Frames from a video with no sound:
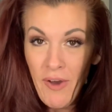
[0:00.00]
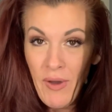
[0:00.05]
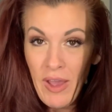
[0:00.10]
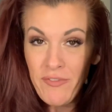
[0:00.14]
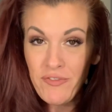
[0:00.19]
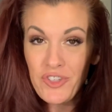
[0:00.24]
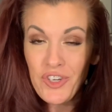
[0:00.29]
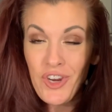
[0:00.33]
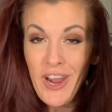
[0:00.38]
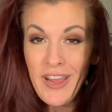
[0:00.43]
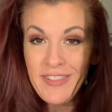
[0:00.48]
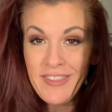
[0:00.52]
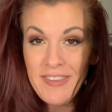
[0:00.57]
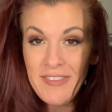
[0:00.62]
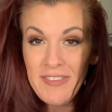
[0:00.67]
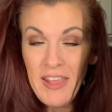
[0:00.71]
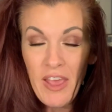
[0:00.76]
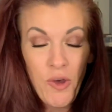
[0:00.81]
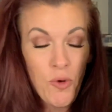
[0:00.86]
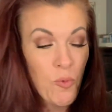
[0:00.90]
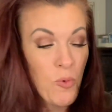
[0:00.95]
I've tried
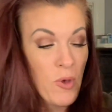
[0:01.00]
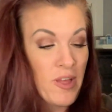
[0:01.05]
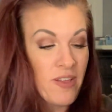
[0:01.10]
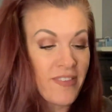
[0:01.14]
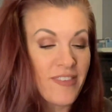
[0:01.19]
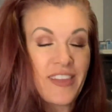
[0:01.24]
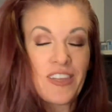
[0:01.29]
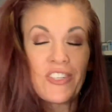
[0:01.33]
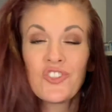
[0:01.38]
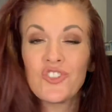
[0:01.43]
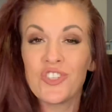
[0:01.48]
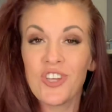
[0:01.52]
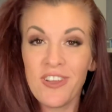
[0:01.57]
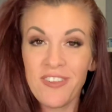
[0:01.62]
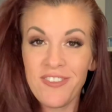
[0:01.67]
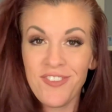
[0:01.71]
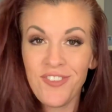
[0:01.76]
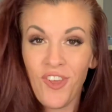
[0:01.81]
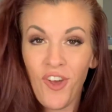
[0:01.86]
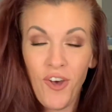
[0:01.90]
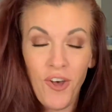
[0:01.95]
this out once and
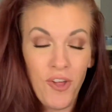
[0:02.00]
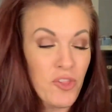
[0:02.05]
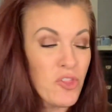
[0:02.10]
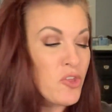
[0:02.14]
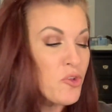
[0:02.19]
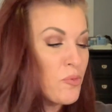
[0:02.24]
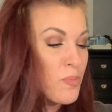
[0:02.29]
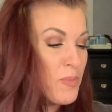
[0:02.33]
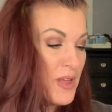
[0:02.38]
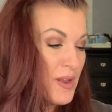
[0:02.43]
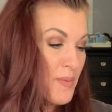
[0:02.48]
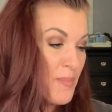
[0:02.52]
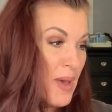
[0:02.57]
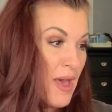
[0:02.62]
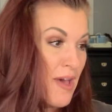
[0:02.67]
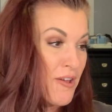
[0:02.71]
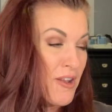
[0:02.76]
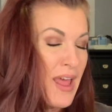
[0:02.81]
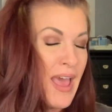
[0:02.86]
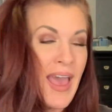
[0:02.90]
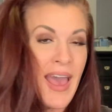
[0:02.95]
just saw a little bit
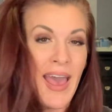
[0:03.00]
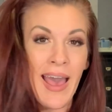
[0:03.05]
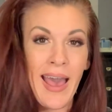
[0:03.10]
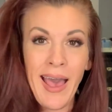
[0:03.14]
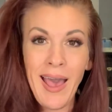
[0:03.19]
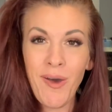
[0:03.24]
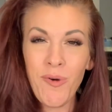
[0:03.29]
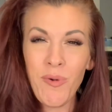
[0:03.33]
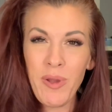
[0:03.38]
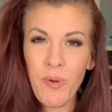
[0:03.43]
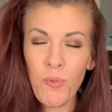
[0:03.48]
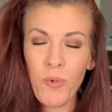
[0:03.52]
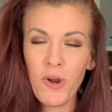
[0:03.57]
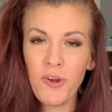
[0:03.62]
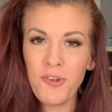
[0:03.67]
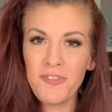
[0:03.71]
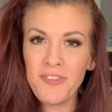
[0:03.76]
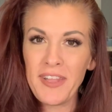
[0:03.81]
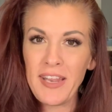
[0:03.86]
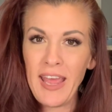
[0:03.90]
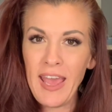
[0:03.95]
about how it
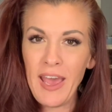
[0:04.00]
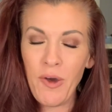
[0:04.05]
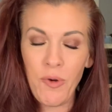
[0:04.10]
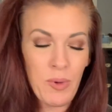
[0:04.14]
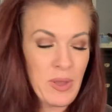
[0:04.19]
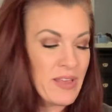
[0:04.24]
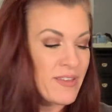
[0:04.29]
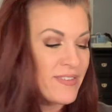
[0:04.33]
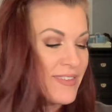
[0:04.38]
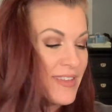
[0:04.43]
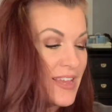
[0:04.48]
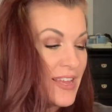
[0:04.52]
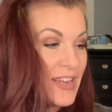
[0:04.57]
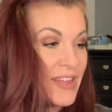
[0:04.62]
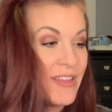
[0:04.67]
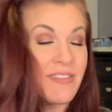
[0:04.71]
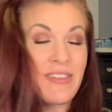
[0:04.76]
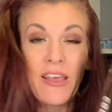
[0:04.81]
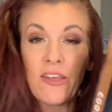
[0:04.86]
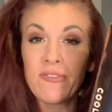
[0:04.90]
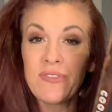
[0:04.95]
works and how easy it is.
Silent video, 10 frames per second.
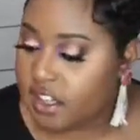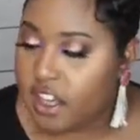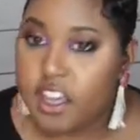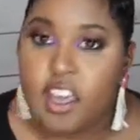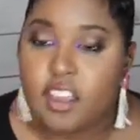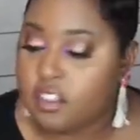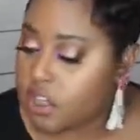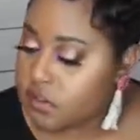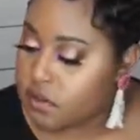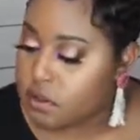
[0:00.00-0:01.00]
Hey,
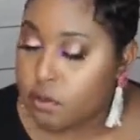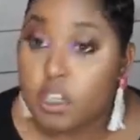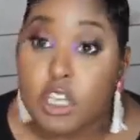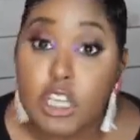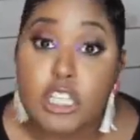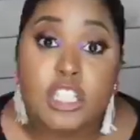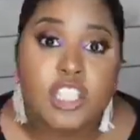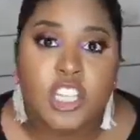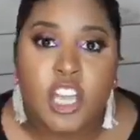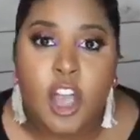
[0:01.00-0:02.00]
thanks for tuning in to
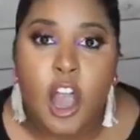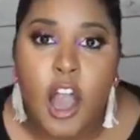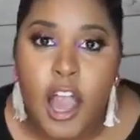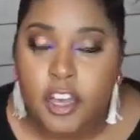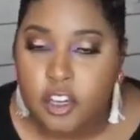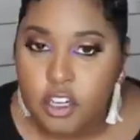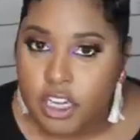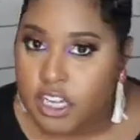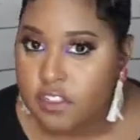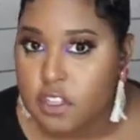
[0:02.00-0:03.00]
check out how I
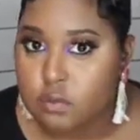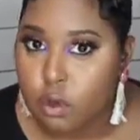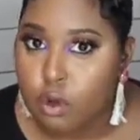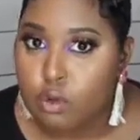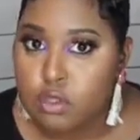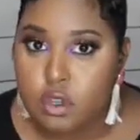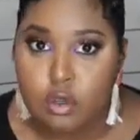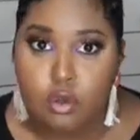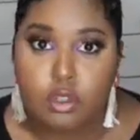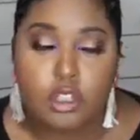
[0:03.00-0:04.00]
created this rose
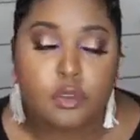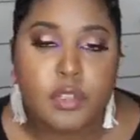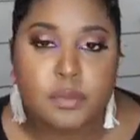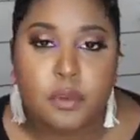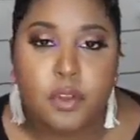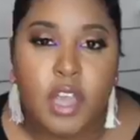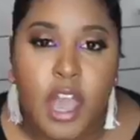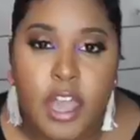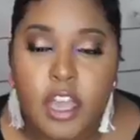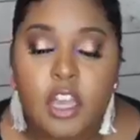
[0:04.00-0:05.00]
gold glittery smoky
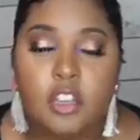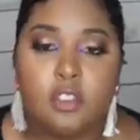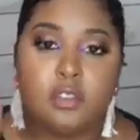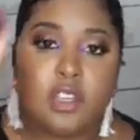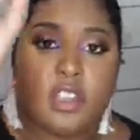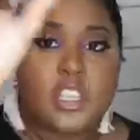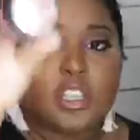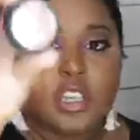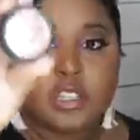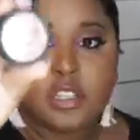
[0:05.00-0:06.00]
eye using
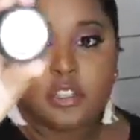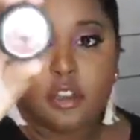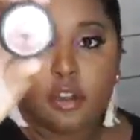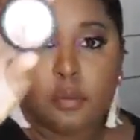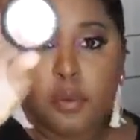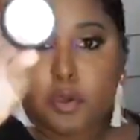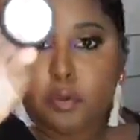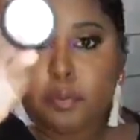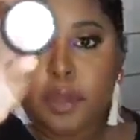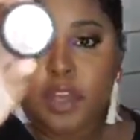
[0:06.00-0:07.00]
this Jessie's Girl
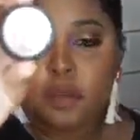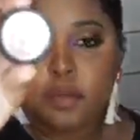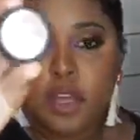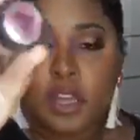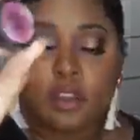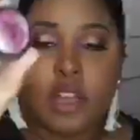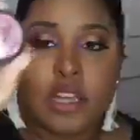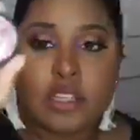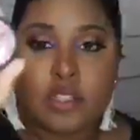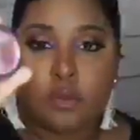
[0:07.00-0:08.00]
Pure Pigment
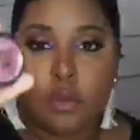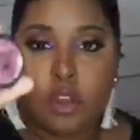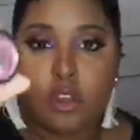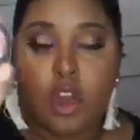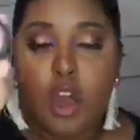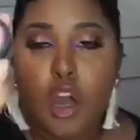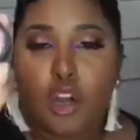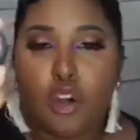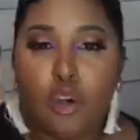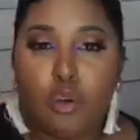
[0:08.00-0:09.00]
lace with
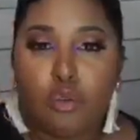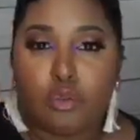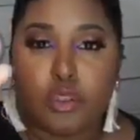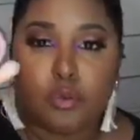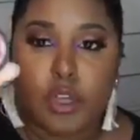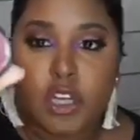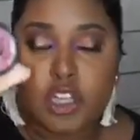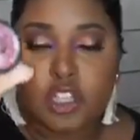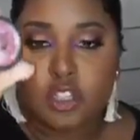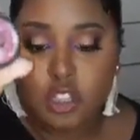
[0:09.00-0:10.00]
gold and
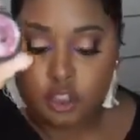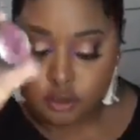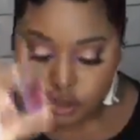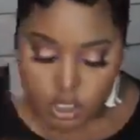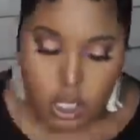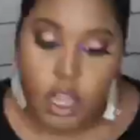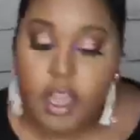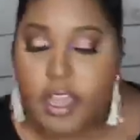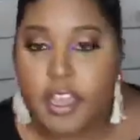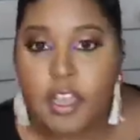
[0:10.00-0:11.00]
reddish glitters.
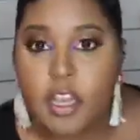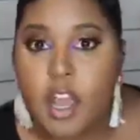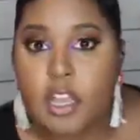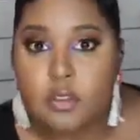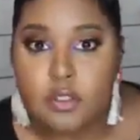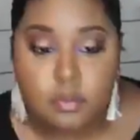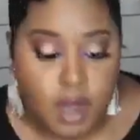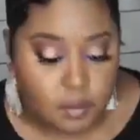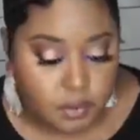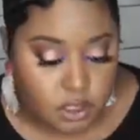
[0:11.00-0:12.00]
And I used the
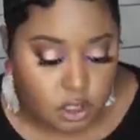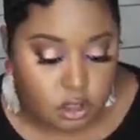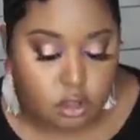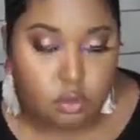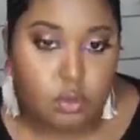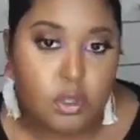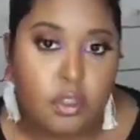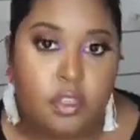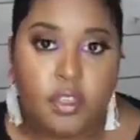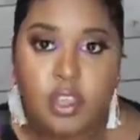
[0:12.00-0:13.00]
pop of color
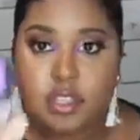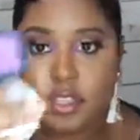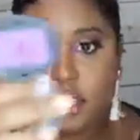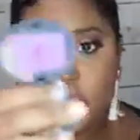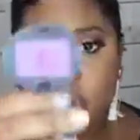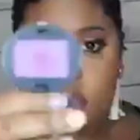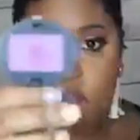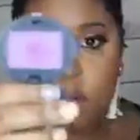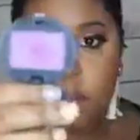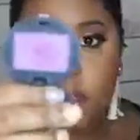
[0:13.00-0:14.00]
with this
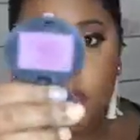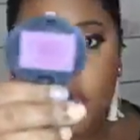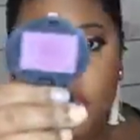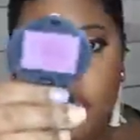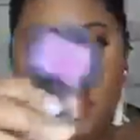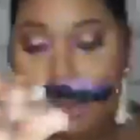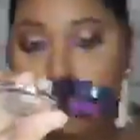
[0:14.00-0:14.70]
Urban Decay,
⁂
#### What this task involves:
Could you print the whole listing again, exactly, leaving the pictures out?

#### Answer for this exercise:
Frames from a video with no sound:
[0:00.00]
[0:00.05]
[0:00.10]
[0:00.14]
[0:00.19]
[0:00.24]
[0:00.29]
[0:00.33]
[0:00.38]
[0:00.43]
[0:00.48]
[0:00.52]
[0:00.57]
[0:00.62]
[0:00.67]
[0:00.71]
[0:00.76]
[0:00.81]
[0:00.86]
[0:00.90]
[0:00.95]
I've tried
[0:01.00]
[0:01.05]
[0:01.10]
[0:01.14]
[0:01.19]
[0:01.24]
[0:01.29]
[0:01.33]
[0:01.38]
[0:01.43]
[0:01.48]
[0:01.52]
[0:01.57]
[0:01.62]
[0:01.67]
[0:01.71]
[0:01.76]
[0:01.81]
[0:01.86]
[0:01.90]
[0:01.95]
this out once and
[0:02.00]
[0:02.05]
[0:02.10]
[0:02.14]
[0:02.19]
[0:02.24]
[0:02.29]
[0:02.33]
[0:02.38]
[0:02.43]
[0:02.48]
[0:02.52]
[0:02.57]
[0:02.62]
[0:02.67]
[0:02.71]
[0:02.76]
[0:02.81]
[0:02.86]
[0:02.90]
[0:02.95]
just saw a little bit
[0:03.00]
[0:03.05]
[0:03.10]
[0:03.14]
[0:03.19]
[0:03.24]
[0:03.29]
[0:03.33]
[0:03.38]
[0:03.43]
[0:03.48]
[0:03.52]
[0:03.57]
[0:03.62]
[0:03.67]
[0:03.71]
[0:03.76]
[0:03.81]
[0:03.86]
[0:03.90]
[0:03.95]
about how it
[0:04.00]
[0:04.05]
[0:04.10]
[0:04.14]
[0:04.19]
[0:04.24]
[0:04.29]
[0:04.33]
[0:04.38]
[0:04.43]
[0:04.48]
[0:04.52]
[0:04.57]
[0:04.62]
[0:04.67]
[0:04.71]
[0:04.76]
[0:04.81]
[0:04.86]
[0:04.90]
[0:04.95]
works and how easy it is.
Silent video, 10 frames per second.
[0:00.00-0:01.00]
Hey,
[0:01.00-0:02.00]
thanks for tuning in to
[0:02.00-0:03.00]
check out how I
[0:03.00-0:04.00]
created this rose
[0:04.00-0:05.00]
gold glittery smoky
[0:05.00-0:06.00]
eye using
[0:06.00-0:07.00]
this Jessie's Girl
[0:07.00-0:08.00]
Pure Pigment
[0:08.00-0:09.00]
lace with
[0:09.00-0:10.00]
gold and
[0:10.00-0:11.00]
reddish glitters.
[0:11.00-0:12.00]
And I used the
[0:12.00-0:13.00]
pop of color
[0:13.00-0:14.00]
with this
[0:14.00-0:14.70]
Urban Decay,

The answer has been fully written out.